'Humans in the Loop: Incorporating Expert and Crowdsourced Knowledge for Prediction in Social Science'


PhD Kivan Polimis

Postdoctoral researcher at Università Bocconi's Dondena Centre for Research on Social Dynamics and Public Policy in Milan
Start date

Tuesday, 17 Apr 2018, 16:00

End date

Tuesday, 17 Apr 2018, 17:30

Aula A
International Institute of Social Studies
Kivan Polimis



Development Research Seminar by Kivan Polimis, recent PhD graduate from the University of Washington


Survey datasets are challenging for prediction since they are often wider than they are long and riddled with missingness. These characteristics pose problems for traditional machine learning approaches, which are usually applied to mostly complete data with more observations than variables.
We investigate techniques to improve feature extraction and imputing missing data for the Fragile Families Challenge. We use our own surveys to elicit priors from both experts and laypeople about the importance of different variables to different outcomes.

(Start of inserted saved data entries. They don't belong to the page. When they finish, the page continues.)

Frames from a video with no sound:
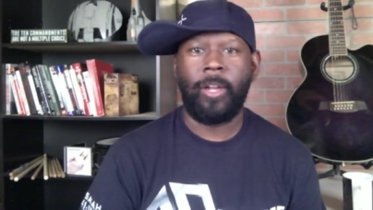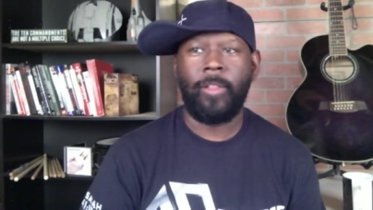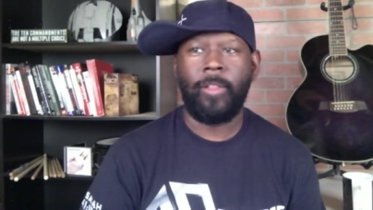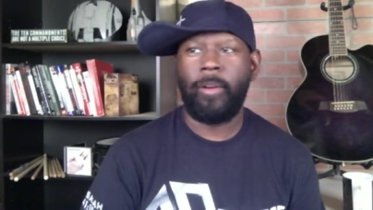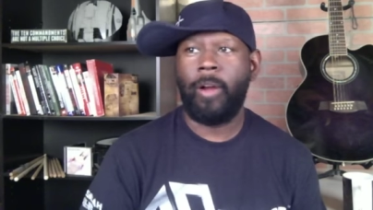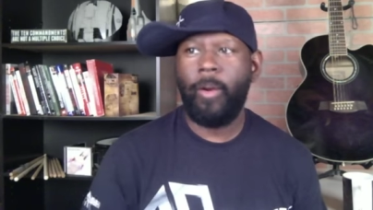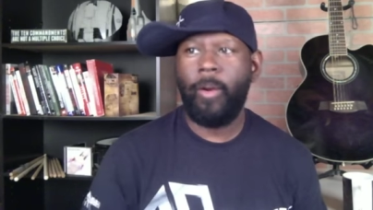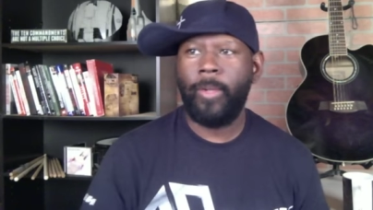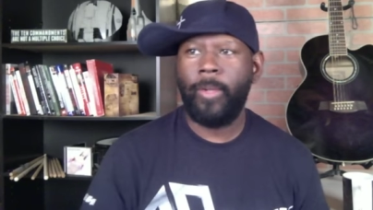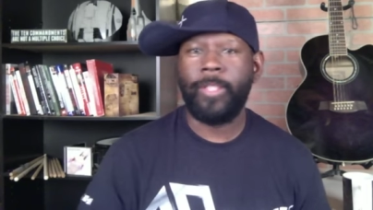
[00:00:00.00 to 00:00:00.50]
They're
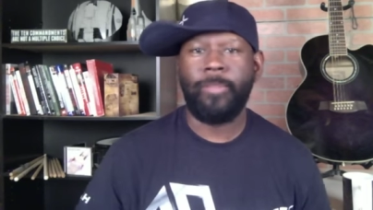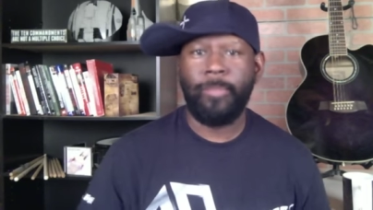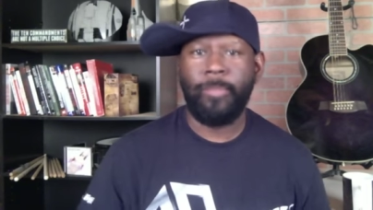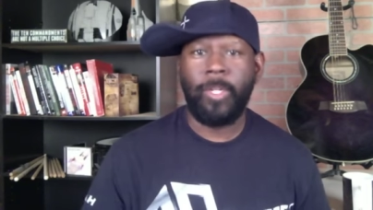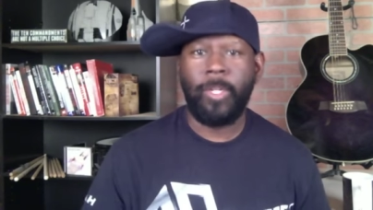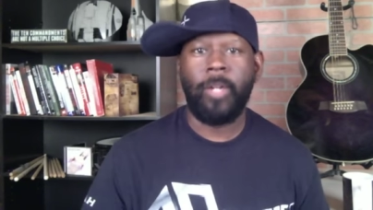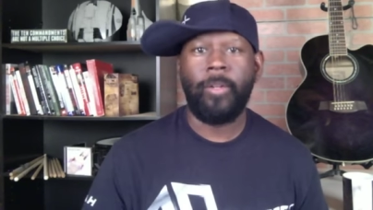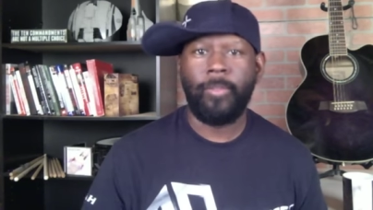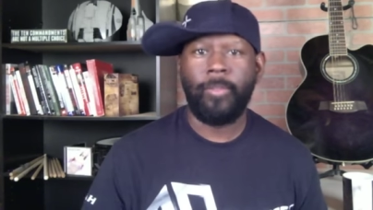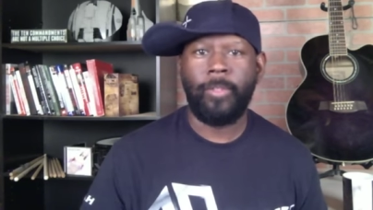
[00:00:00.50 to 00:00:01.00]
always, you
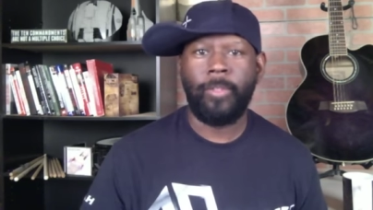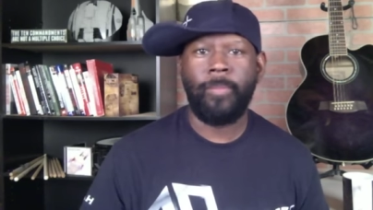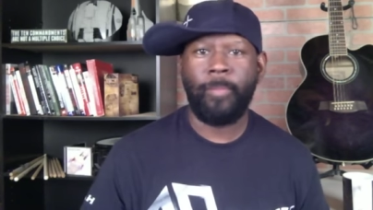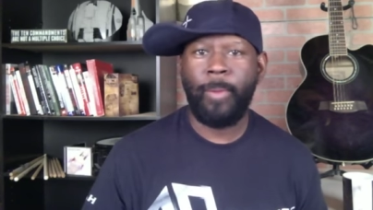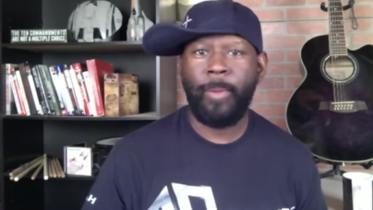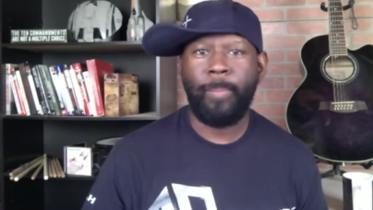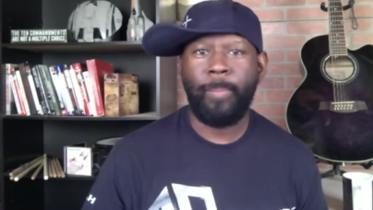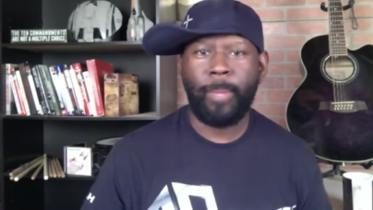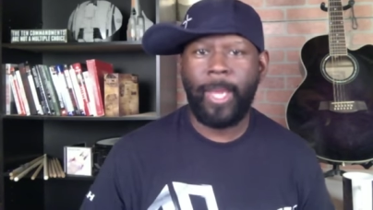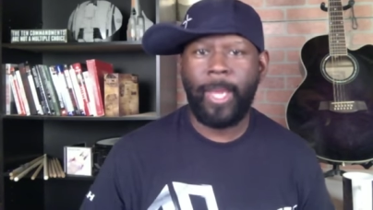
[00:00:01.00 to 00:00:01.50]
know,
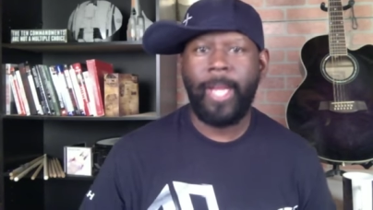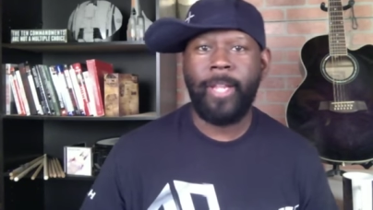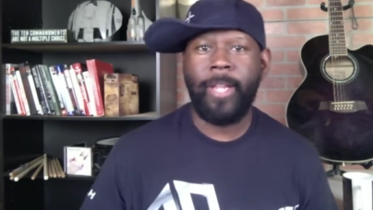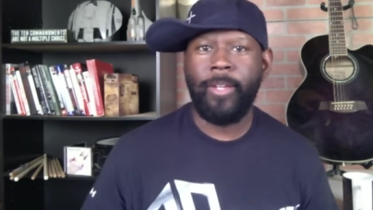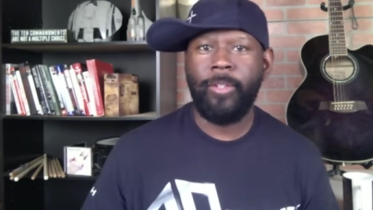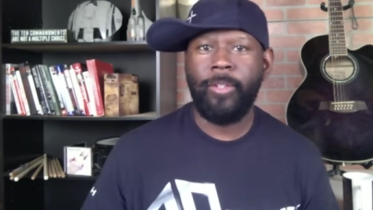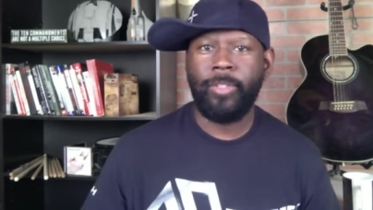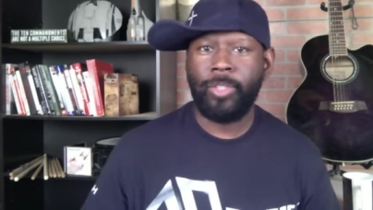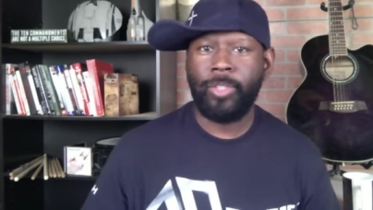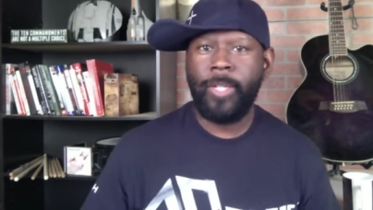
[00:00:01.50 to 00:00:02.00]
replanting
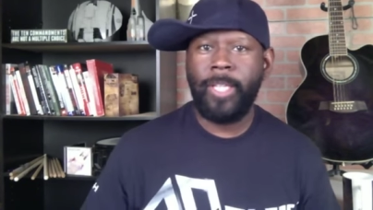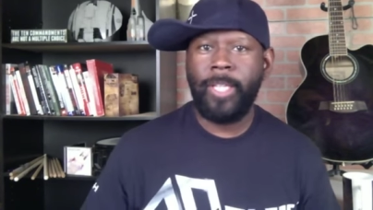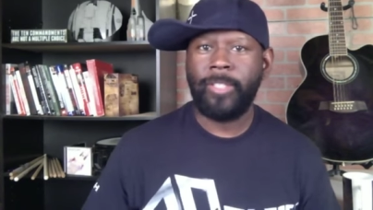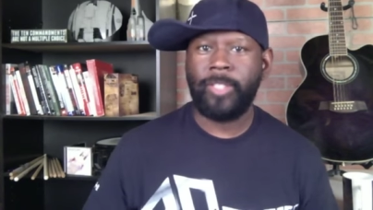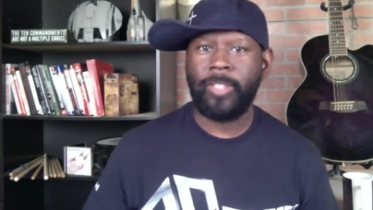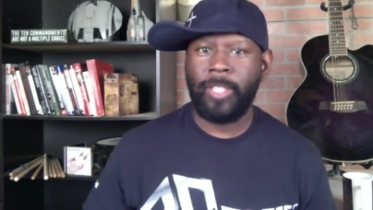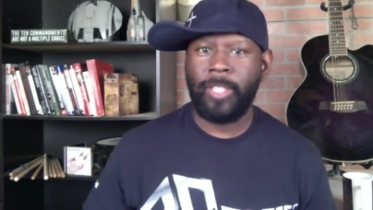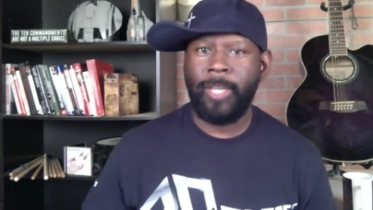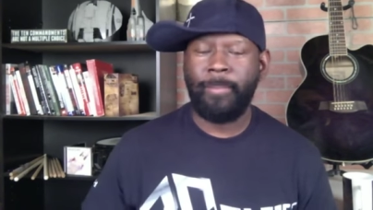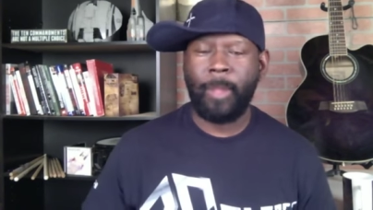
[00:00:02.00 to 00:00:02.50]
new trees to
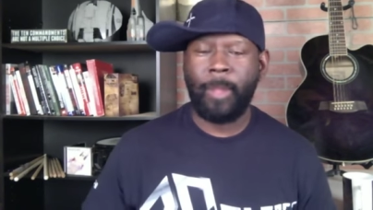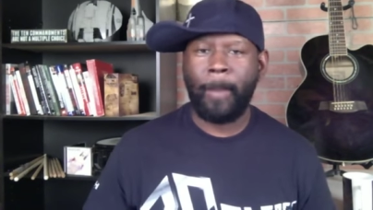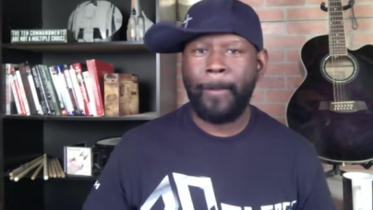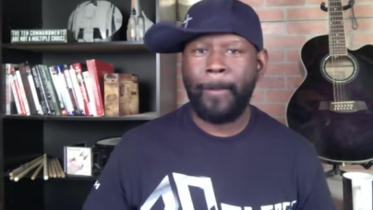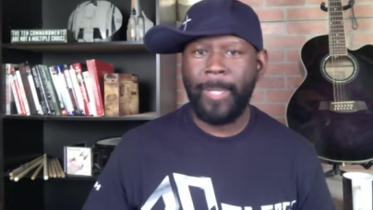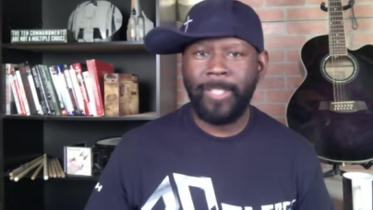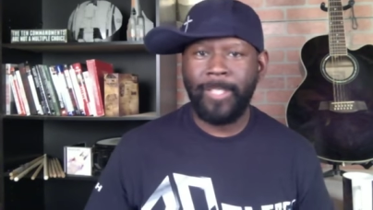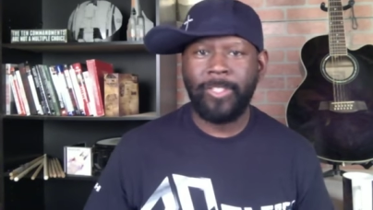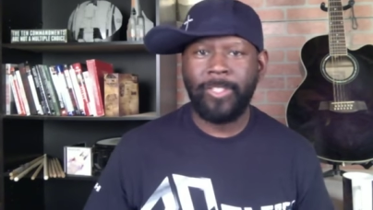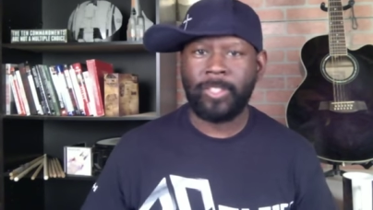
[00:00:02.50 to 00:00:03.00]
keep their
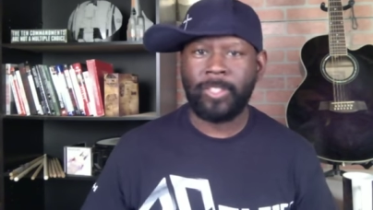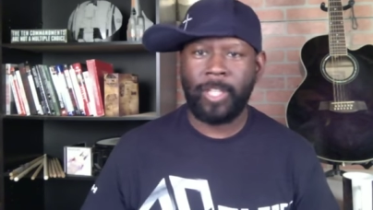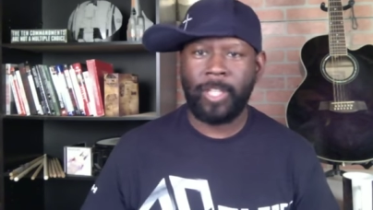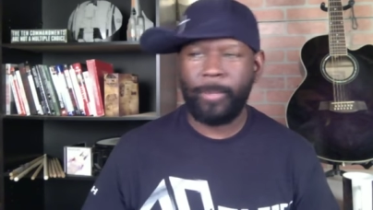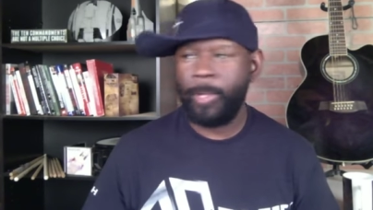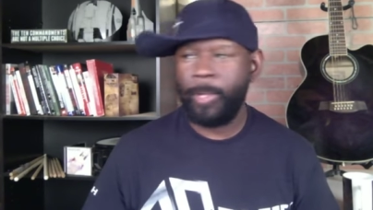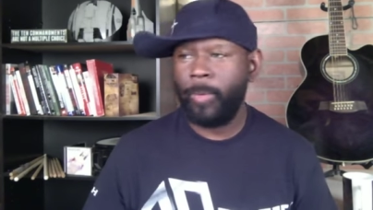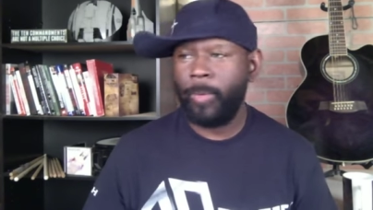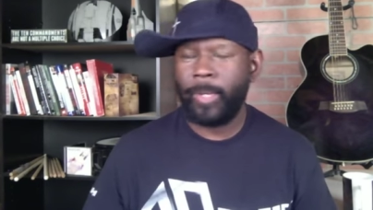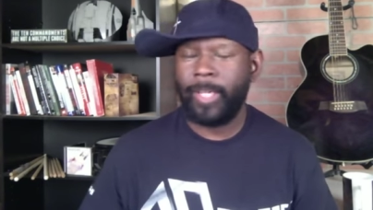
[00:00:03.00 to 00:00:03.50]
business up. You
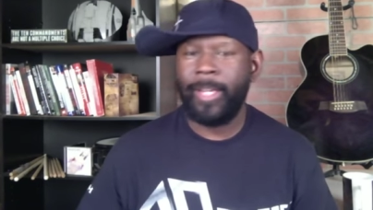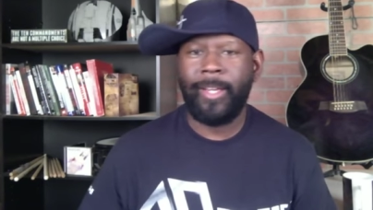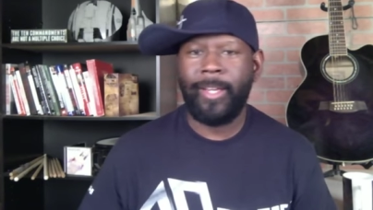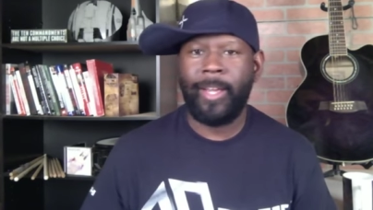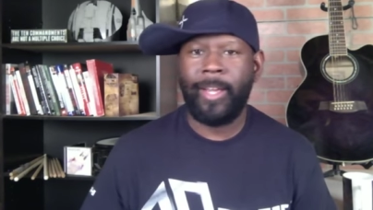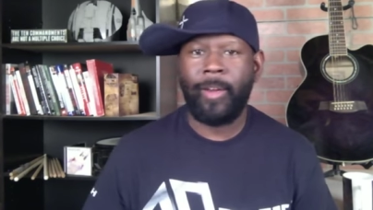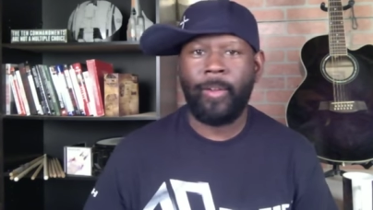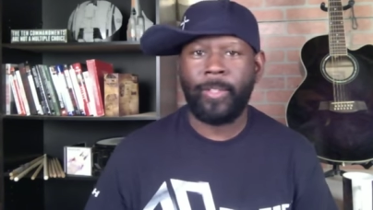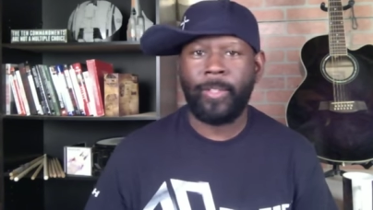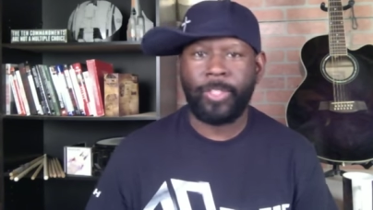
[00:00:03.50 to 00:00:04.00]
don't want to cut
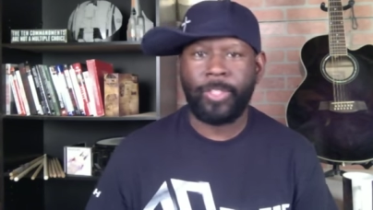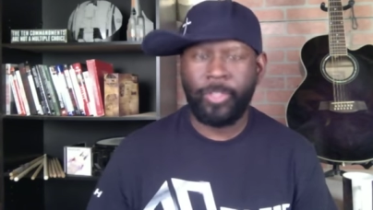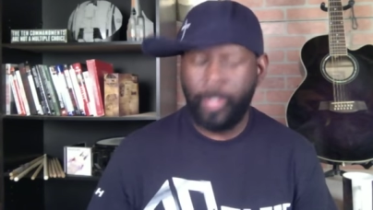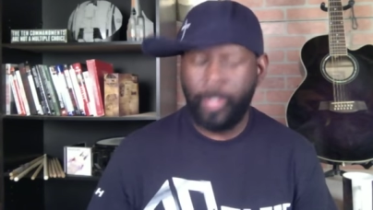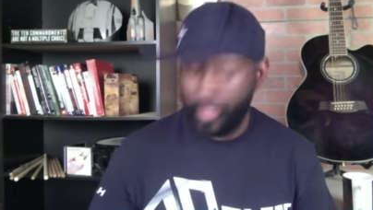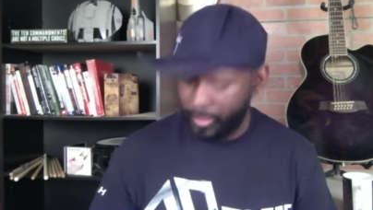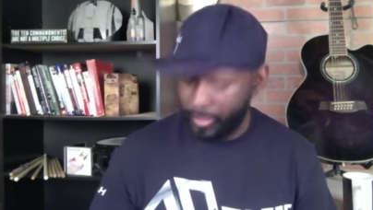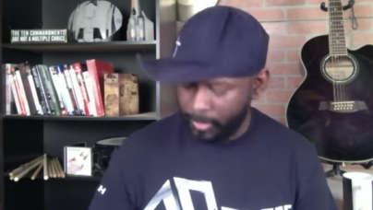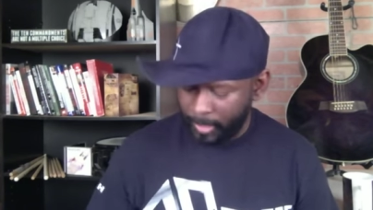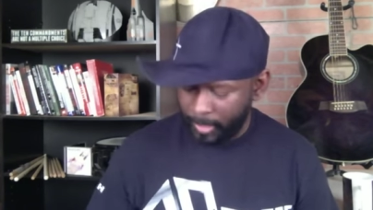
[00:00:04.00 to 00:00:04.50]
down all the trees.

This strategy allows the option to trim features before prediction or incorporate domain wisdom into prediction. We find that human-informed trimming reduces predictive performance, but incorporating human priors into machine learning approaches might improve it. Separately, while some form of imputation is essential, complicated approaches do not obviously outperform simple ones. All of the techniques we document are easy to implement, which we hope will encourage further testing of their relative performance.

About the speaker

Kivan Polimis is a postdoctoral researcher at Bocconi University's Dondena Centre for Research on
Social Dynamics and Public Policy and postdoctoral affiliate at the Bocconi Institute for Data Science and Analytics. He received his PhD from the University of Washington in 2017 working with Data Science for Social Good and Microsoft to develop programming solutions to infrastructure problems in transportation and the legal system.

His research focuses on combining computational social science approaches with large scale social media to evaluate population dynamics.